I’ve just spent a week at an old manor house on the banks of the St Lawrence River.


This is usually my summer playground; this is the first time I’ve come in the winter. The apple trees are bare; the green fields and trails I’ve come to know and love are covered by a thick white blanket of snow. The woods around the house look like Narnia when Lucy first came through the wardrobe. In fact, there’s even a lamp post.


The first afternoon I went out for a walk, I stuck to the paths which the caretaker had cleared with his tractor. I wanted to see the water, but didn’t dare to try and find my way to the riverbank, up and down hillsides knee-deep in snow, so had to content myself with this distant view.


But on the second day, the sun came out, and I noticed that someone else had been intrepid enough to break her own path down the hillside.

Now I know what it means to literally walk in someone’s footsteps. I followed the trail along the stream, but eventually found that instead of going up through the sumac grove and down to the dock where we go to sunbathe and swim in the summer, it went back around to the house.

But by this time I had realized something.  The snow was deep, but it was not impassable.  Knowing that someone else had already come this way made me confident enough to strike out on my own.

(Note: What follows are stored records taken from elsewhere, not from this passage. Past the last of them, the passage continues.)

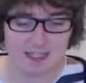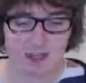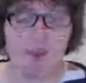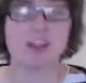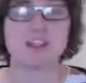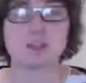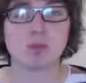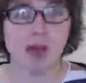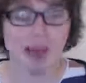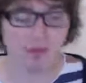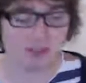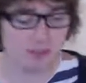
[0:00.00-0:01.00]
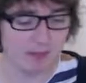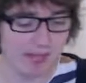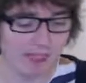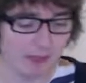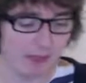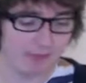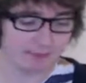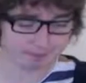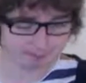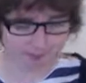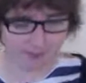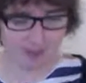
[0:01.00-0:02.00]
Well, this is what happened to me anyway.
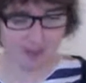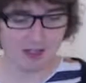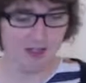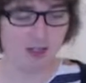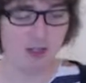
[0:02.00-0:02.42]
The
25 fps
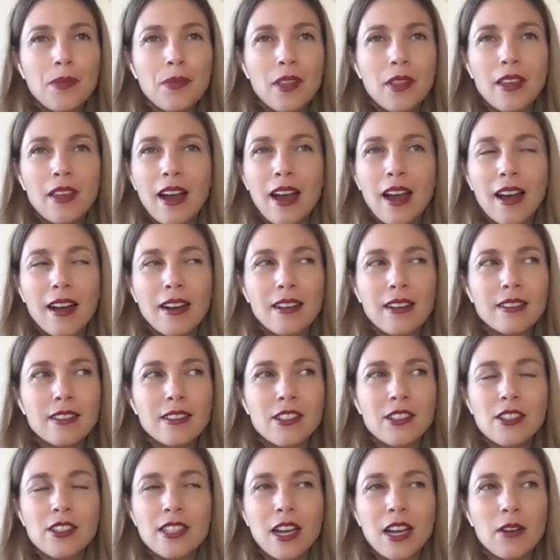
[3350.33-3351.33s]
yeah,
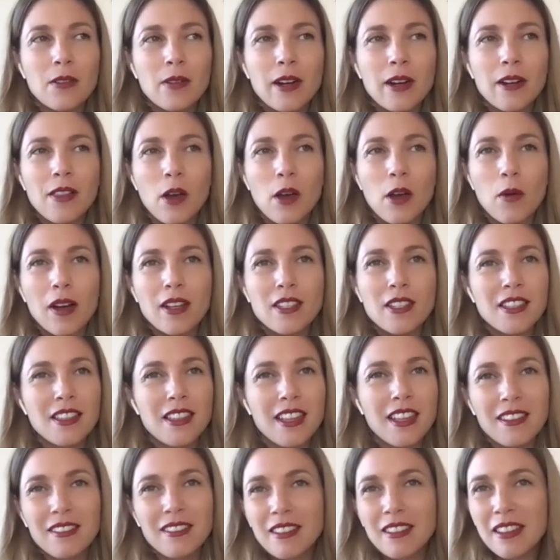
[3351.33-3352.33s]
just how rare that was. And
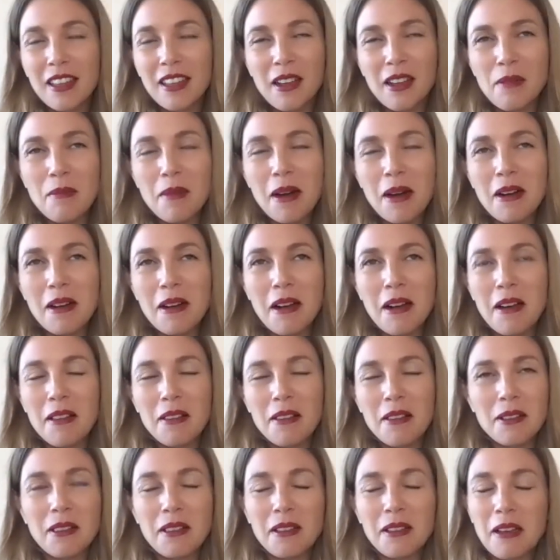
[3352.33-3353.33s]
then like among
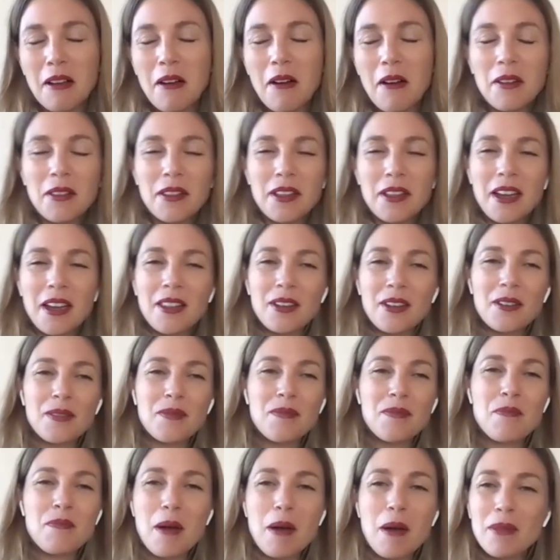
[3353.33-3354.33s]
other, like all the
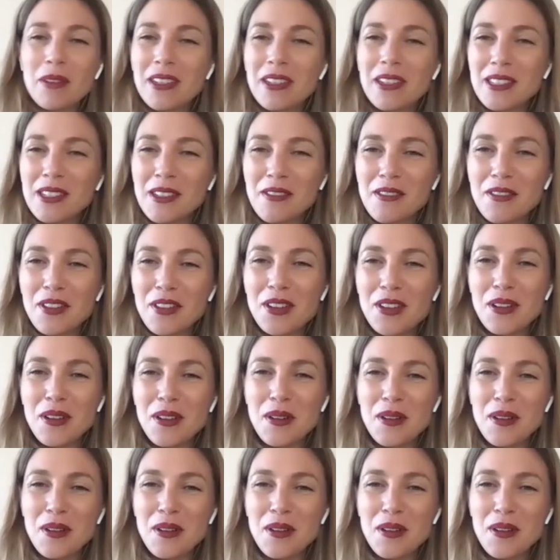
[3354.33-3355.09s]
other memories of,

A tough job becomes enjoyable, even exhilarating, once you put your heart into it. And when I made it to the dock, I was rewarded by the cold, clean wind blowing off the water, a thin skein of wild geese flying like an arrow through the sky,  icicles festooning the river reeds, and huge slabs of ice floating by in the water just below my boots. Hard to believe right now that in a few months all this white and gray will burst forth once again in glorious green, that I will stand with bare feet on these same wooden boards that will bake and sizzle again in summer heat.


“The world has to be crossed. But there are no roads made for you. You yourselves will make the way through the mountains, beating it out with your own footsteps.” (The Way #928)

So often in this adventure of life, we can paralyze ourselves with imagined dangers, fear of the unknown, or just plain love of comfort.  The good news is that we are not alone.  If we just look hard enough, we’ll find another person who can show us, if only by their own silent example, how to beat out our own path to reach something truly worthwhile. All we need to do is have enough faith and daring to start out in their footsteps.